A thin layer of loose connective tissue is covered
by the visceral peritoneum, a serosa layer lined by a simple squamous epithelium, or mesothelium. The
parietal peritoneum covers the inner surface of the
abdominal wall.
Histologic Differences Between the Duodenum, Jejunum, and Ileum
Each of the three major anatomic portions of the
small intestine, the duodenum, jejunum, and ileum,
has distinctive features that allow recognition under
the light microscope.
The duodenum extends from the pyloric region of
the stomach to the junction with the jejunum and
has the following characteristics:
1. It has Brunner's glands in the submucosa.
Brunner's glands are tubuloacinar mucous glands producing an alkaline secretion (pH 8.8 to 9.3)

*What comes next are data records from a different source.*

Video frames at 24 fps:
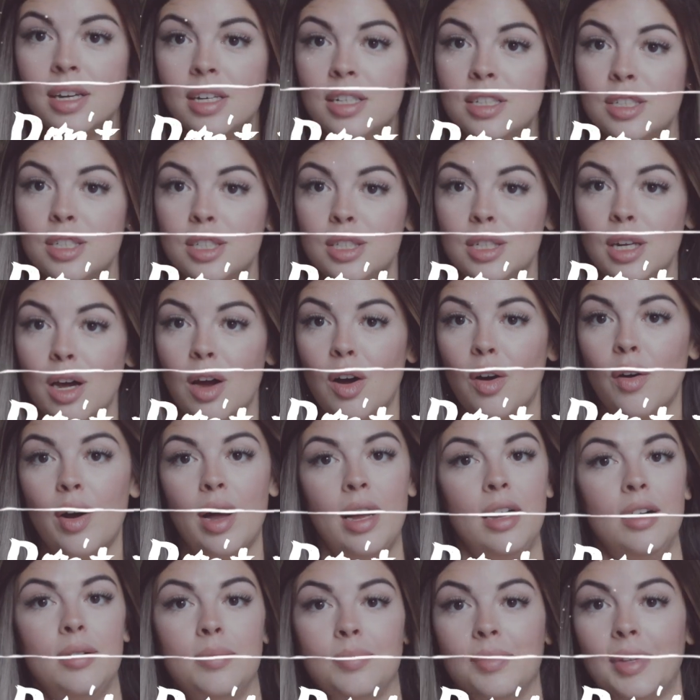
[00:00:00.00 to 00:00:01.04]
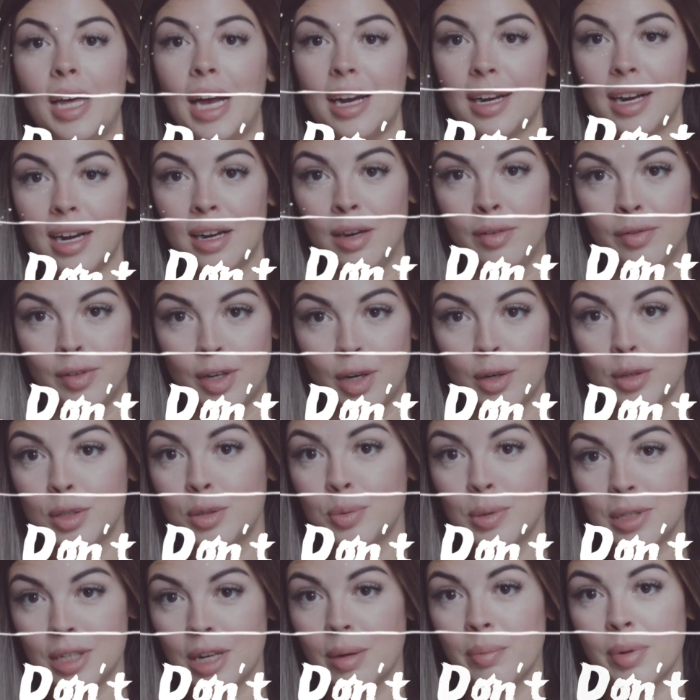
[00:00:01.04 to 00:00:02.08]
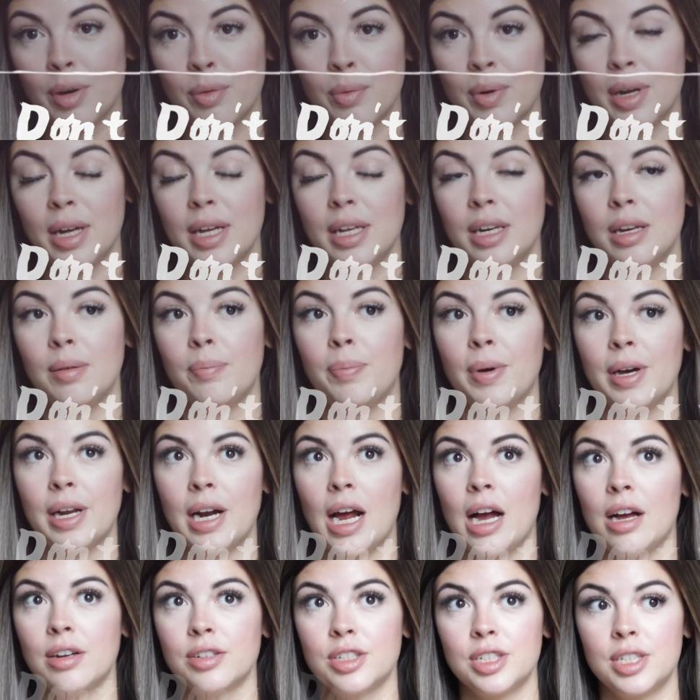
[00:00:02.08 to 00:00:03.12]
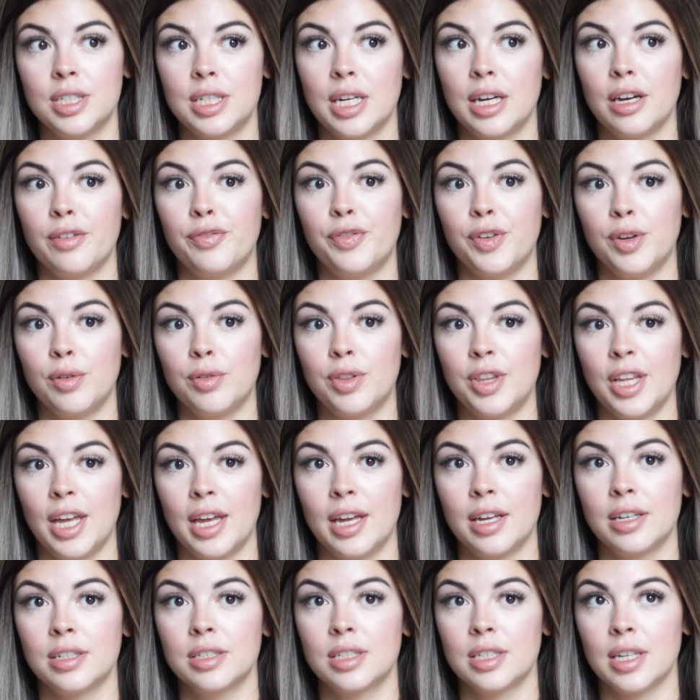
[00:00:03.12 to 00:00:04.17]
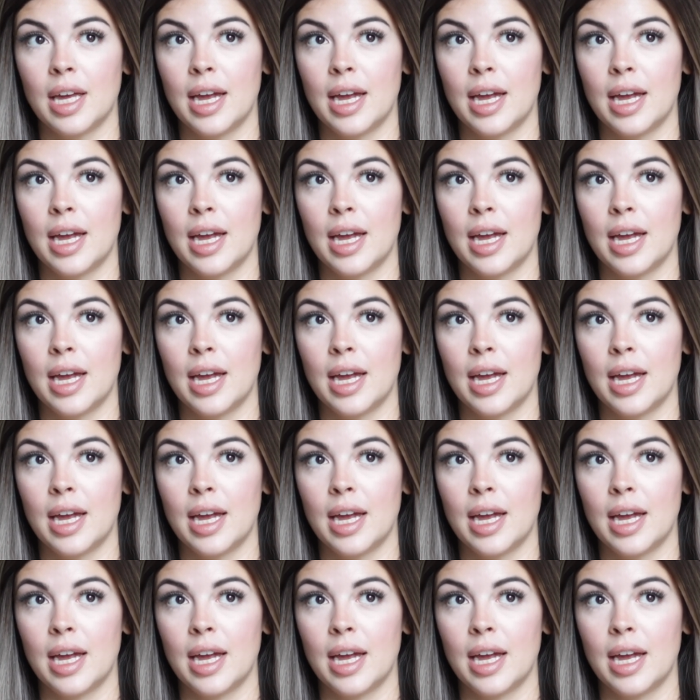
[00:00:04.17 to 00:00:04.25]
So that kind of goes with number 1, but I'll just say a few things.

that neutralizes the acidic chyme coming from the
stomach.
2. The villi are broad and short (leaflike shape).
3. The duodenum is surrounded by an incomplete
serosa and an extensive adventitia rather than a serosa.
4. The duodenum collects bile and pancreatic
secretions transported by the common bile duct and
pancreatic duct, respectively. The sphincter of Oddi
is present at the terminal ampullary portion of the
two converging ducts.
5. The base of the crypts of Lieberkühn may contain Paneth cells.

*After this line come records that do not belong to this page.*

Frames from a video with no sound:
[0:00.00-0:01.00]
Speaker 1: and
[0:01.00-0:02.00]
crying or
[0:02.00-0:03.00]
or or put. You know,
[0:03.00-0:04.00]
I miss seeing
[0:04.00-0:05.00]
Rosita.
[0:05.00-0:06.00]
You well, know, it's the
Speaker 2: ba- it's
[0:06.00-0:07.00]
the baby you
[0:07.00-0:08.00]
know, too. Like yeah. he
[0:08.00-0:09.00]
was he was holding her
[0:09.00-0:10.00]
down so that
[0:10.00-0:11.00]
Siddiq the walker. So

The jejunum has the following characteristics:
1. It has long finger-like villi and a well-developed
lacteal in the core of the villus.
2. The jejunum does not contain Brunner's glands
in the submucosa.
3. Peyer's patches in the lamina propria may be
present but they are not predominant in the jejunum.
Peyer's patches are a characteristic feature of the ileum.
4. Paneth cells are found at the base of the crypts
of Lieberkühn.
The ileum has a prominent diagnostic feature:
Peyer's patches, lymphoid follicles (also called nodules) found in the mucosa and part of the submucosa. The lack of Brunner's glands and the presence
of shorter finger-like villi, when compared with the
jejunum, are additional landmarks of the ileum. As
in the jejunum, Paneth cells are found at the base of
the crypts of Lieberkühn.
Villi and Crypts of Lieberkühn
The intestinal mucosa, including the crypts of Lieberkühn, are lined by a simple columnar epithelium
containing five major cell types:
1. Enterocytes or absorptive cells.
2. Goblet cells.
3. Enteroendocrine cells.
4. Paneth cells.
5. Intestinal stem cells.
Enteroendocrine cells, Paneth cells, and intestinal
stem cells are found in the crypts of Lieberkühn.
Enterocytes: Absorptive Cells
The absorptive intestinal cell or enterocyte has an
apical domain with a prominent brush border (also
called a striated border), ending on a zone, called the
terminal web, which contains transverse cytoskeletal
filaments. The brush border of each absorptive cell
contains about 3000 closely packed microvilli, which
increase the surface luminal area 30-fold.
The length of a microvillus ranges from 0.5 to 1.0micrometer. The core of a microvillus contains
a bundle of 20 to 40 parallel actin filaments cross-linked by fimbrin and villin. The actin bundle core
is anchored to the plasma membrane by formin (protein of the cap), myosin I, and the calcium-binding
protein calmodulin. Each actin bundle projects into
the apical portion of the cell as a rootlet, which is cross-linked by an intestinal isoform of spectrin to
an adjacent rootlet. The end portion of the rootlet
attaches to cytokeratin-containing intermediate filaments. Spectrin and cytokeratins form part of the
terminal web. The terminal web is responsible for
maintaining the upright position and shape of the
microvillus and anchoring the actin rootlets.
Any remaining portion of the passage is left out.